19 Gennaio 2015

Greta e Vanessa, Codacons: doveroso accertare se pagato riscatto. Copasir: contropartite ci sono sempre

Greta e Vanessa, Codacons: doveroso accertare se pagato riscatto. Copasir: contropartite ci sono sempre

La storia del rapimento di Greta Ramelli e Vanessa Marzullo continua a seminare polemiche. E’ stato presentato, alla Corte dei Conti, l’esposto con il quale il Codacons chiede di fare luce sulla vicenda del loro rapimento. Ne dà notizia con una nota la stessa associazione di consumatori. Dopo aver manifestato “grande e legittima soddisfazione per l’avvenuta liberazione delle due ragazze italiane”, il Codacons ritiene “necessario e doveroso – si legge nell’esposto – che venga accertato se una qualunque fonte di finanziamento pubblico sia stato investito per riportare le due ragazze a casa e in caso affermativo di che importo trattasi. Non si può non evidenziare come, di fondo, le stesse Greta e Vanessa, nonché l’associazione onlus “Rose di Damasco” per cui lavoravano le due operatrici lombarde, abbiano potenzialmente esposto loro stesse e l’intero Stato italiano a una situazione di rischio e difficoltà coscientemente con la loro volontaria presenza in un paese in gravi condizioni in cui imperversa la guerra civile e con una pesante presenza di terrorismo”.
Copasir: contropartite ci sono sempre – “Contropartite ci sono sempre quando uno riesce a liberare ostaggi, ma non sempre sono di tipo economico”, afferma il presidente del Copasir Giacomo Stucchi, riferendosi all’ipotesi che sia stato pagato un riscatto. La cifra di 12 milioni di euro circolata, aggiunge, “mi sembra esagerata dal tipo di informazioni che io ho. Se si fosse pagato quel riscatto sarebbe inaccettabile”. “Se fossero stati dati soldi che poi potrebbero venire usati per comprare armi e creare danni alla sicurezza – spiega Stucchi – sarebbe stato sicuramente un errore, una scelta da non fare”.
“Pagare è come un cane che si morde la coda” – I sequestri, ha ricordato il senatore, “spesso iniziano con due richieste: soldi o uno scambio di prigionieri e spesso finiscono nè con l’una nè con l’altra soluzione. Rispetto ai 12 milioni di euro ipotizzati – ha aggiunto – la cifra di solito è molto inferiore. Bisogna avere la consapevolezza che pagare è come un cane che si morde la coda e non va bene. Si possono utilizzare altre strade, si danno aiuti. Se io faccio capire di essere disponibile a pagare, poi le persone in quelle aree diventano bancomat per terroristi”. Dopodomani al Copasir, ha poi informato il presidente del Comitato, ci sarà in audizione il direttore del Dis, Giampiero Massolo, “che riferirà sull’iter del sequestro e noi faremo le nostre valutazioni”.
In ogni caso le due giovani cooperanti sequestrate in Siria, “sono state molto avventate e sprovvedute.
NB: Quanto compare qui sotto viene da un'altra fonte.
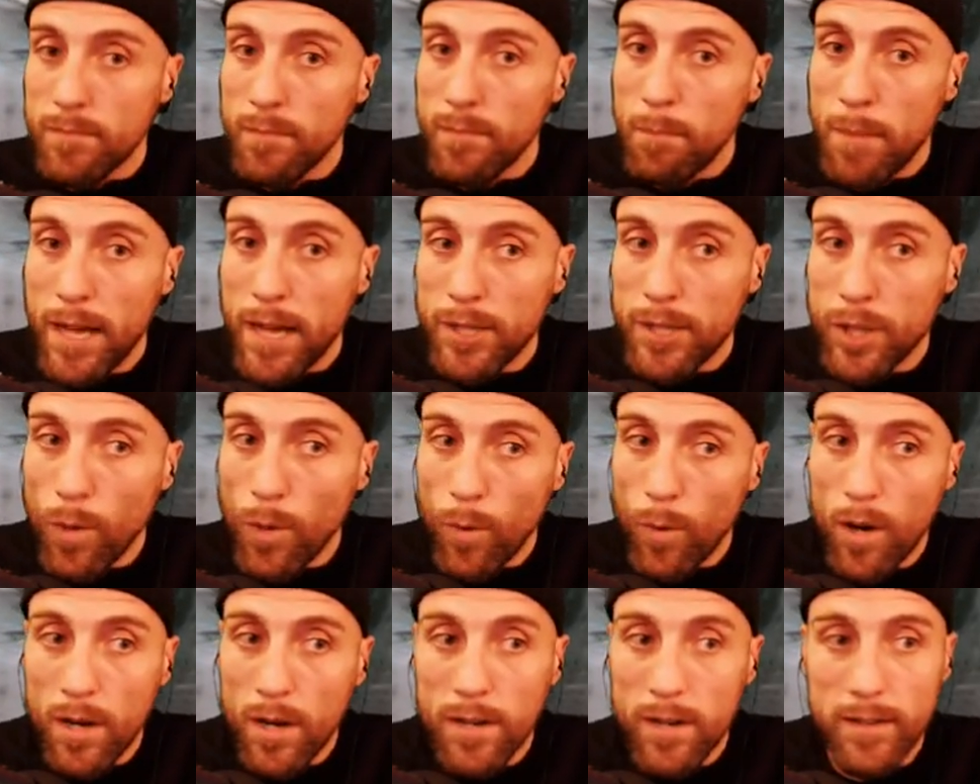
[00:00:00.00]
Magic
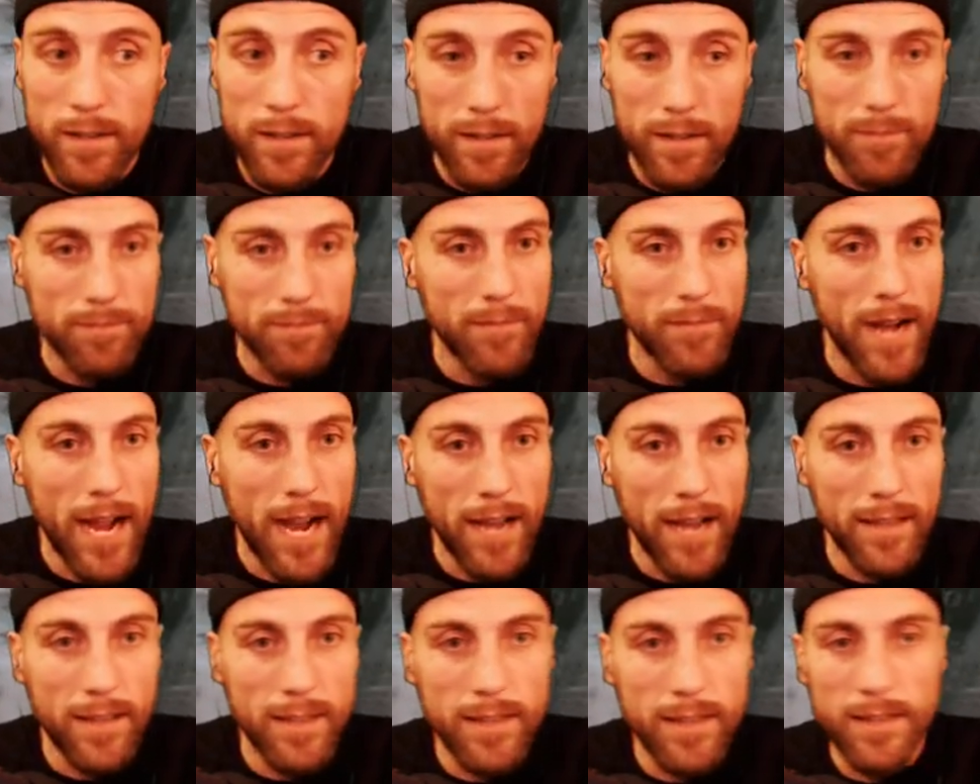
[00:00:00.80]
wand,
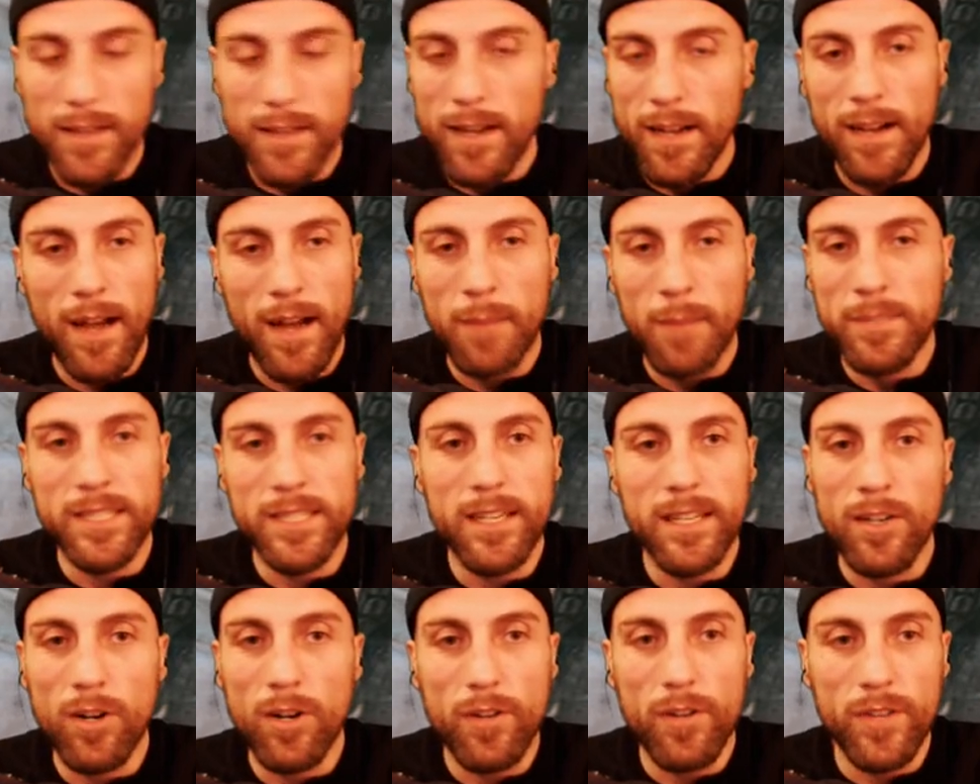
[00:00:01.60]
island. I'm
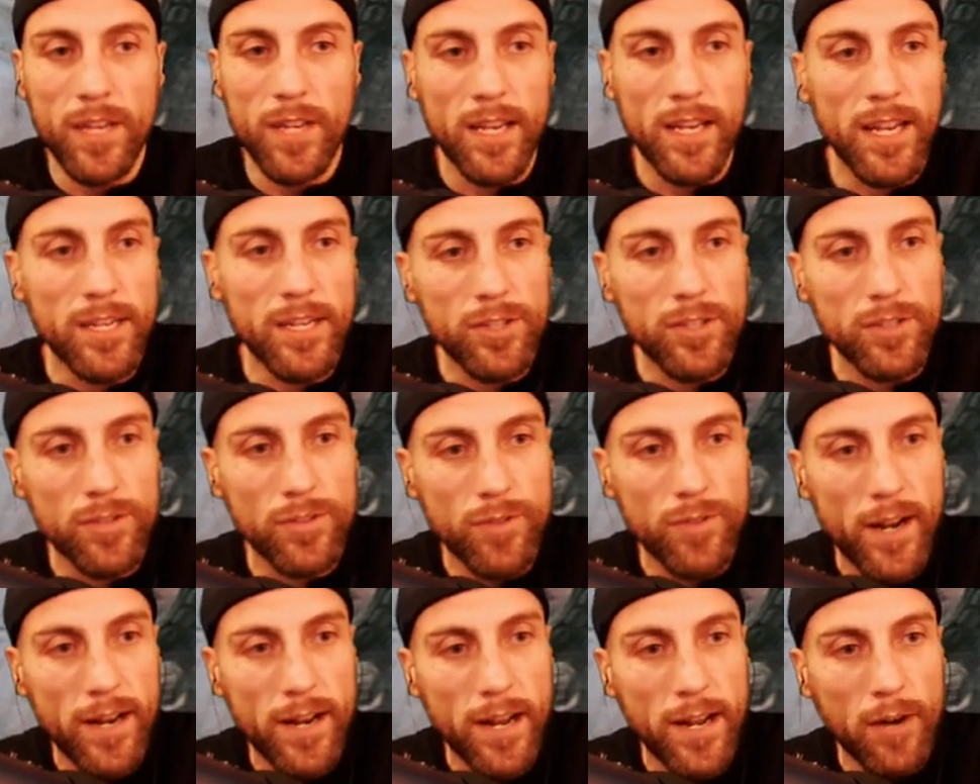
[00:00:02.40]
seeing all the connections
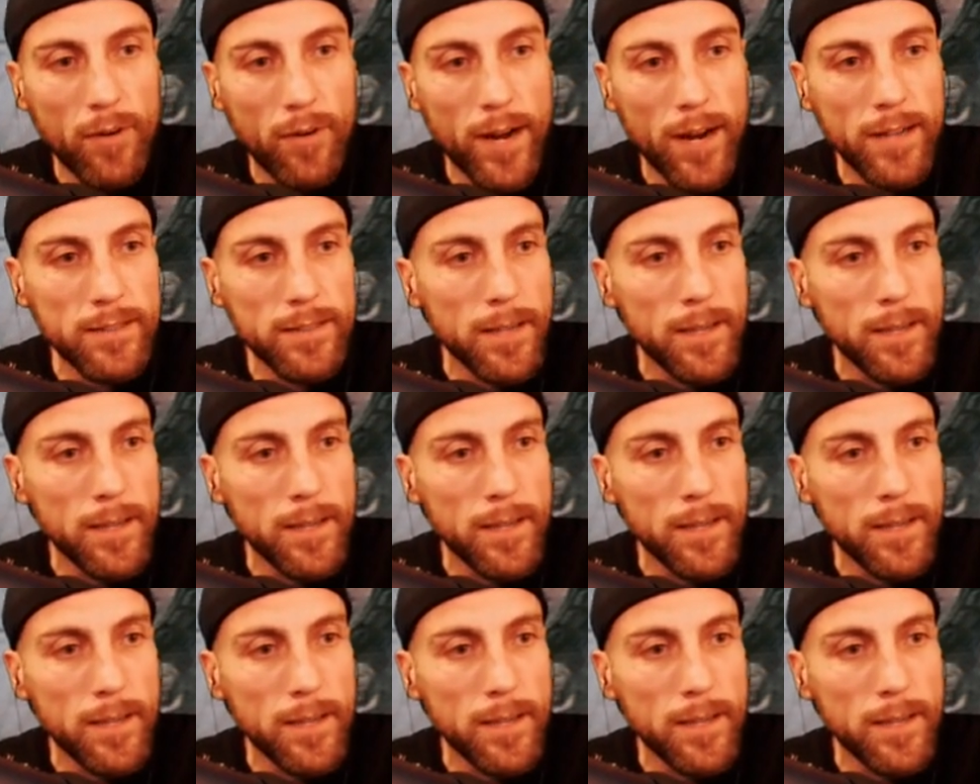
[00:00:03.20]
right now, right?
Non ci si reca in quelle zone senza attenzione, neanche le organizzazioni di professionisti ci vanno. E’ una cosa che non si improvvisa. Le conseguenze poi non sono solo economiche, ma si impiegano risorse e uomini in territori delicatissimi che mettono a repentaglio la loro sicurezza”, precisa il presidente del Copasir parlando a Skytg24.
Martelli (pd) contro Gasparri e La Russa – “Mettiamo un punto ai comportamenti inaccettabili di Maurizio Gasparri e Ignazio La Russa”, afferma Giovanna Martelli, deputata PD e Consigliera del Presidente del Consiglio dei Ministri per le pari opportunità, all’indomani delle polemiche suscitate dal tweet del vicepresidente del Senato sui presunti rapporti sessuali tra Greta, Vanessa e i rapitori. “Maurizio Gasparri nel ruolo di vicepresidente del Senato – precisa Martelli – con il suo comportamento discredita le Istituzioni Repubblicane, come ha giustamente sottolineato Roberto Saviano. “Ma non si tratta solo di Gasparri. Anche Ignazio La Russa con le sue ingiurie durante l’intervento di uno studente gay al convegno in difesa della famiglia non fa un favore al Paese che rappresenta. Ingiurie tanto più fuori luogo quando, tra gli invitati del convegno, è risultato essere presente anche don Inzoli, prete condannato dal Vaticano per pedofilia”.
Ieri le due ragazze si erano scusate. “Ci dispiace per il dolore che abbiamo causato. Ma non siamo responsabili del nostro rapimento” avevano però spiegato. ”In Siria? Al momento – avevano replicato ad una domanda – non intendiamo tornarci, continueremo ad aiutare da qua. Non dimentichiamo”.